Amanda Obering was five or six when she moved with her mother from Denver to Soho. She remembers feeling “a little disappointed” when she first walked into 69 Wooster Street “because it was sort of dilapidated.” The neighborhood, which in 1971 was still mostly industrial and mostly empty, struck her as spooky. (One of the nearby factories made sheets of dolls’ eyes.) But her mother, the abstract painter Mary Obering, only saw potential.
Mary, who moved to New York at the urging of minimalist sculptor Carl Andre and went on to show at Artists Space, the Whitney Biennale, and with gallerists Annina Nosei and Bortolami, bought the apartment for $10,000 and lived and worked there for 51 years. It listed for sale this month for $5.6 million.
The space — an expanse of just under 4,600 square feet, with 11.5-foot ceilings — was divided into two halves, a studio and living quarters. Amanda learned to love it. The loft was a wonderful place to make art. And to grow up. “I used to skateboard in the apartment — that’s around the time skateboarding was really taking off,” she says. There was also a basketball hoop. “She drew the line at soccer, though, after the ball hit one of her paintings.”
Working artists’ lofts are rare in SoHo these days. “The neighborhood just boomed,” Amanda says. “By the late ’80s, it was really chic. Now there’s a Gucci next door.” And while Compass associate broker Nick Ferrone says that some creatives have looked at the apartment, which is in an artist-in-residence building, it’s almost certain to get an upscale overhaul in keeping with the neighborhood’s current demographic. “It’s an estate sale in estate condition.”

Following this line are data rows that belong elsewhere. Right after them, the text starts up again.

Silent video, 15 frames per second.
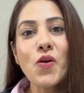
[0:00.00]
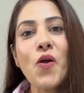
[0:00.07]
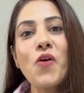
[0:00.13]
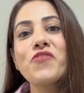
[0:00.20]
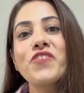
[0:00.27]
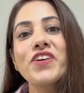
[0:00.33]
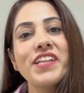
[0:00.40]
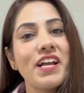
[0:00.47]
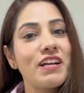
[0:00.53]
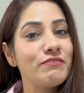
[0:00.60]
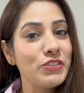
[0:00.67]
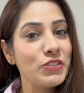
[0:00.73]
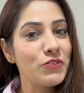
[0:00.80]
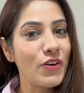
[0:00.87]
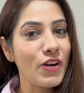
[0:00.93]
often have
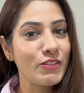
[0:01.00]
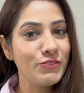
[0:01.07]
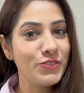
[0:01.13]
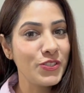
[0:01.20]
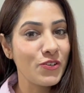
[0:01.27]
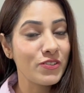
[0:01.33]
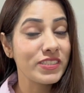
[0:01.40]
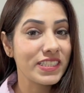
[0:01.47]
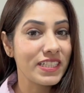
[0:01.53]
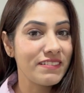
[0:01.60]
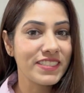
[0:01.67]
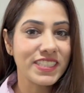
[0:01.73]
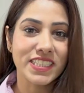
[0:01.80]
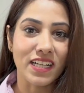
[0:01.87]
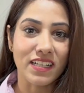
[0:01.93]
you found yourself
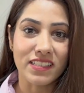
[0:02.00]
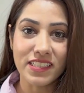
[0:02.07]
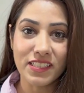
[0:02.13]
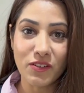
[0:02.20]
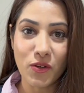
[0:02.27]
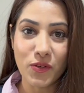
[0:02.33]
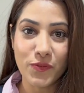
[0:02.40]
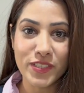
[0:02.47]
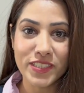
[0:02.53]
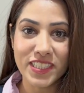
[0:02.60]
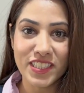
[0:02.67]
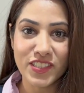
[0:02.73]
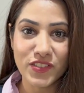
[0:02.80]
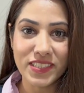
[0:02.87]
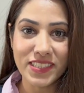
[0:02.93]
stuck in
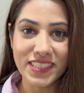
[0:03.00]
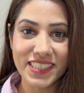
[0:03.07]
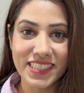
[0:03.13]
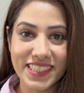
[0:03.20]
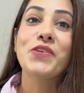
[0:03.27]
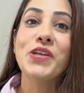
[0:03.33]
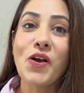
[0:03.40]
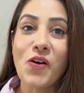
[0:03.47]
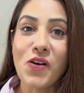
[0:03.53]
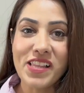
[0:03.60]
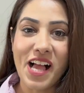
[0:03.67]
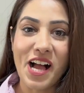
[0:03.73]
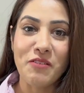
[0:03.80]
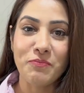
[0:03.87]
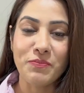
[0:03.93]
conversations? We all
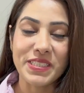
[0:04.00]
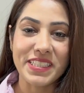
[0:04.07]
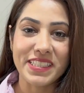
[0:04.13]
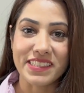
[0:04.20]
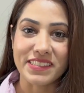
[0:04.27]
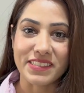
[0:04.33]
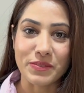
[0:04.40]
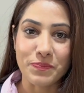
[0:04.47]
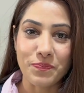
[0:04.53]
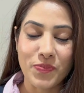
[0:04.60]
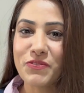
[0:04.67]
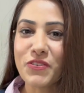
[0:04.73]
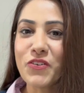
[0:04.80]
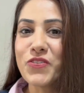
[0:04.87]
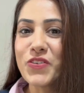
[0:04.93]
have been there,
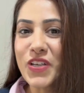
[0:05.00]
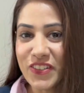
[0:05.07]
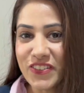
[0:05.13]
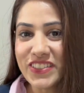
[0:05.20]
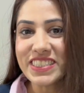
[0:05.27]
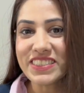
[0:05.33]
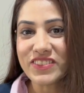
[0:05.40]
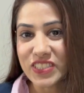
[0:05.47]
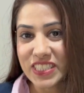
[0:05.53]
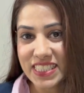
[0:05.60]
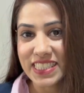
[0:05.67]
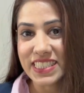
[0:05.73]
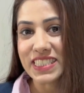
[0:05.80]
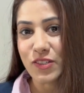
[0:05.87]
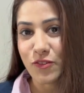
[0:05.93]
but for varied
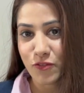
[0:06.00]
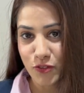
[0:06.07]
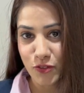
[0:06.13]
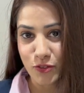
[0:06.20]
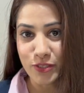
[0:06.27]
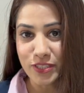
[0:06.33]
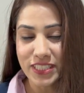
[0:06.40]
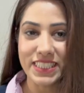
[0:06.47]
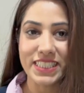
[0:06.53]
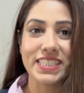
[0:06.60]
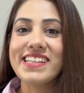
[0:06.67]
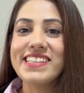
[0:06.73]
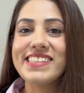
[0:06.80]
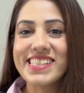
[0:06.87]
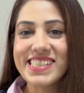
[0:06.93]
reasons, of course.
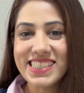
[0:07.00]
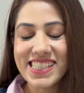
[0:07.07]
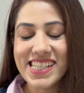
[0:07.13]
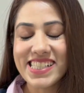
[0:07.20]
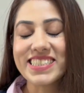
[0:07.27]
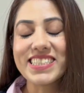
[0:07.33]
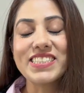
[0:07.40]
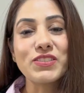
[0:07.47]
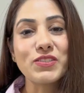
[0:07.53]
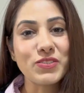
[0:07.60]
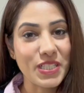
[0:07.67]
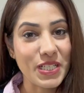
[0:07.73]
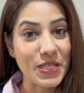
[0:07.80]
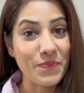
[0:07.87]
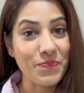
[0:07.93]
In this lesson
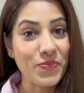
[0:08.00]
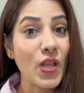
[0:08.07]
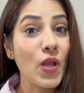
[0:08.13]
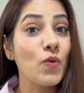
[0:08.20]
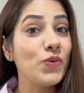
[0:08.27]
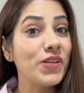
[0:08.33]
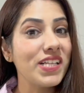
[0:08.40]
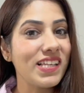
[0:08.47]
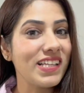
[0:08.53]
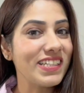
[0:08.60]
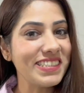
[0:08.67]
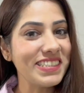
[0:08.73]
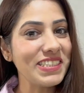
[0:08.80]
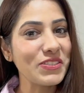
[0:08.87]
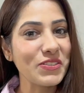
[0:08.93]
today, we'll
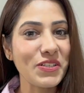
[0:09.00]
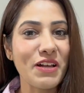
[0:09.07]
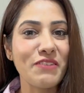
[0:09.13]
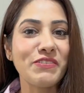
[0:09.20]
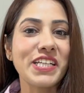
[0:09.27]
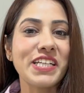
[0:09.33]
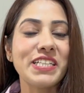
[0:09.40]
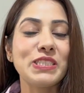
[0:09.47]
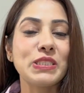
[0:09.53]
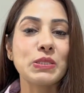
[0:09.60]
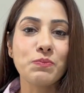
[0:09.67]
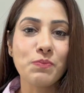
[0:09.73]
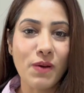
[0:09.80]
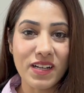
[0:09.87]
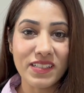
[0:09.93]
learn to navigate
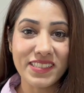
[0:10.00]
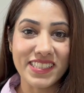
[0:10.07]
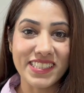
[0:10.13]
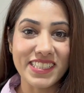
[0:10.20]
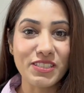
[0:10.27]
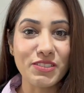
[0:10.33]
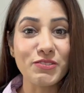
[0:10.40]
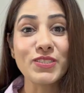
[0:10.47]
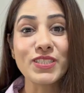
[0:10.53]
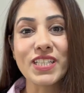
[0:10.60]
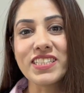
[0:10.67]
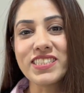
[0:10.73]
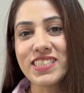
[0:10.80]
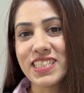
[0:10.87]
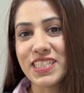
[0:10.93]
smartly through
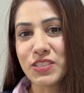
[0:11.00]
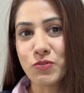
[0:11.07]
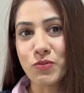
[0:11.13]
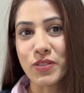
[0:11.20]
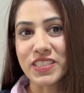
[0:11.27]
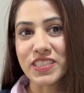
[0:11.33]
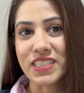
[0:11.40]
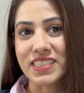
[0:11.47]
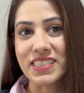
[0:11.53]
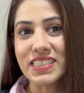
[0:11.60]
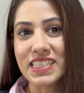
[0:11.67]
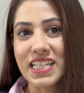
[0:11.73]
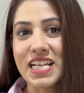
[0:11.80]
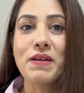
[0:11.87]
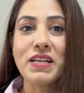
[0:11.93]
such situations,
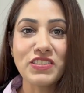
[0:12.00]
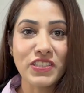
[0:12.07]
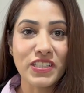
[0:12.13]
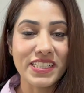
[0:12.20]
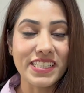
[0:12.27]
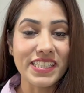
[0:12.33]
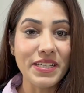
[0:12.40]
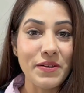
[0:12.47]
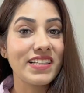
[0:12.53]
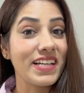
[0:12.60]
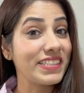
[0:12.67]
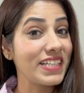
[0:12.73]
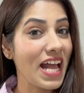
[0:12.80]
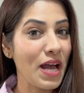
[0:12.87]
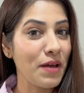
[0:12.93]
especially
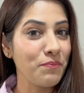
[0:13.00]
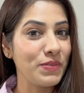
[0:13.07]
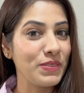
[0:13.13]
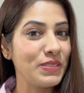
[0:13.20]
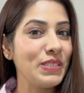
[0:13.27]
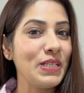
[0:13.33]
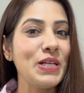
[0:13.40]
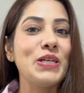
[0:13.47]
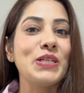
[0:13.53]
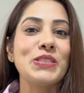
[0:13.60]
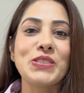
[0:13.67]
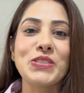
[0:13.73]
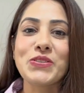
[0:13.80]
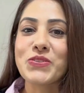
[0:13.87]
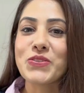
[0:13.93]
that happen
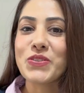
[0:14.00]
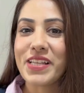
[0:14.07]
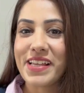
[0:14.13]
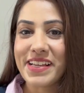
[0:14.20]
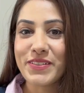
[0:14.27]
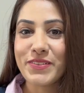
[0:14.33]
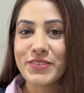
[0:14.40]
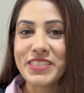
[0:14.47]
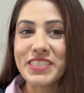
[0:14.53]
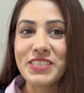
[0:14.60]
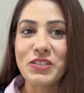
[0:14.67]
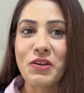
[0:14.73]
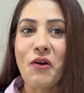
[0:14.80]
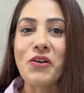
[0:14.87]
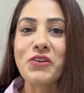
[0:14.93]
due to
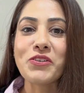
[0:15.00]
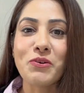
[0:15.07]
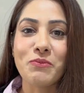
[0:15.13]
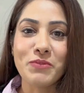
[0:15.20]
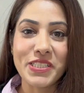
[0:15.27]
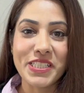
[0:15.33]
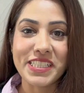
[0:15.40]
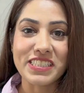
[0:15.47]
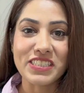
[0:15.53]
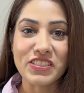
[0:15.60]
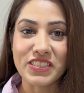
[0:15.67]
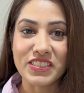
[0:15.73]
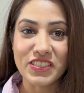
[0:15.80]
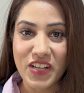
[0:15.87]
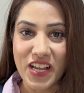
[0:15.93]
language or
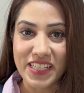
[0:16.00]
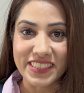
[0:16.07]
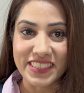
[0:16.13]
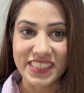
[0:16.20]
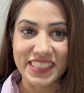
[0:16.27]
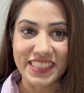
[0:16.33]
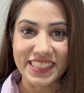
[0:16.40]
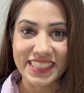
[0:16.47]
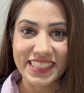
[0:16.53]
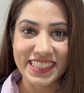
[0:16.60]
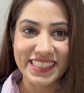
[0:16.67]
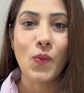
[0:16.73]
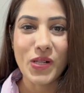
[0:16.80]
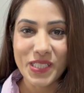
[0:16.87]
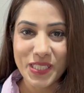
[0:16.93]
communication challenges.
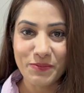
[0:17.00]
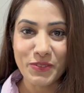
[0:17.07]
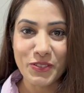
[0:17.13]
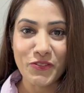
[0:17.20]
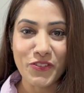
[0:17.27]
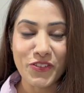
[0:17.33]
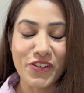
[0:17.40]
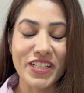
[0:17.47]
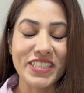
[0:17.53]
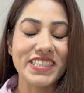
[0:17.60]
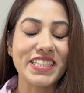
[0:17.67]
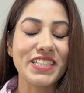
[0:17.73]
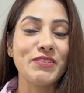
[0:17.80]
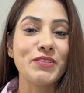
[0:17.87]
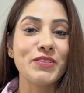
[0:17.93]
Welcome to
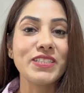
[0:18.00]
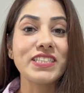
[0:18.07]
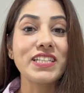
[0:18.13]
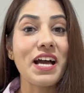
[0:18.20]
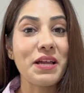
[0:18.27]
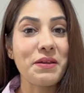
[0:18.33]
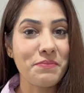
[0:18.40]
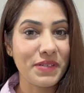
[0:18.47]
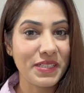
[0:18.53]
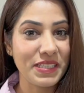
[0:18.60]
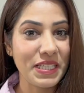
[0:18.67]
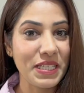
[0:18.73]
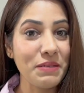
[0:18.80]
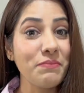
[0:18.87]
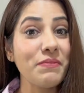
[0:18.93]
Fluency Goals. I'm
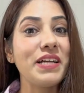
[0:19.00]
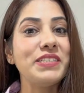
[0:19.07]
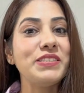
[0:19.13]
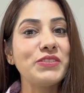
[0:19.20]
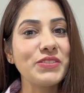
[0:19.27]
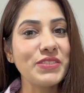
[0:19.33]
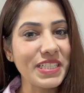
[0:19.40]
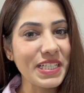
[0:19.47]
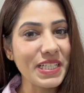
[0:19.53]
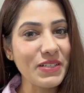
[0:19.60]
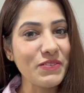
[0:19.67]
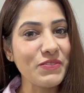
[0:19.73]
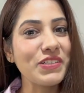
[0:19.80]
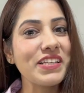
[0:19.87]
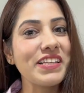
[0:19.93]
Mandeep, and
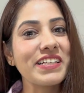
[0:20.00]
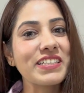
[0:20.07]
today we'll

True, the kitchen is a nook and half the apartment is still set up as a studio, but all the charm is there: pressed tin ceilings, hardwood floors, and ten large windows facing East. There’s also an elevator with keyed entry. “It’s beautifully done,” says Amanda. “My mother really had a sense of aesthetics. She tried to preserve the look of the factory it had been. In the 1990s, it was in Greek Vogue.”
As a child, Amanda had the larger bedroom. “She gave me the biggest room so I would stay out of her studio,” she says. The room was pink, then purple, then beige. (“It was the ’80s.”) After she left for college, her mother painted it green and set it up as a library with built-in bookshelves.
”My mother didn’t buy it as an investment,” Amanda says. “She bought it as a place to do her work.” And yet it was. The apartment downstairs sold for $9.9 million in 2021 — it was renovated, albeit in a highly idiosyncratic fashion, with an all-gold bathroom. The penthouse is currently listed for $32 million. As for the A.I.R. designation, Ferrone says it’s mostly an issue when it comes to getting a mortgage, but that’s not often a sticking point here. “A lot of these sales in SoHo are all cash.”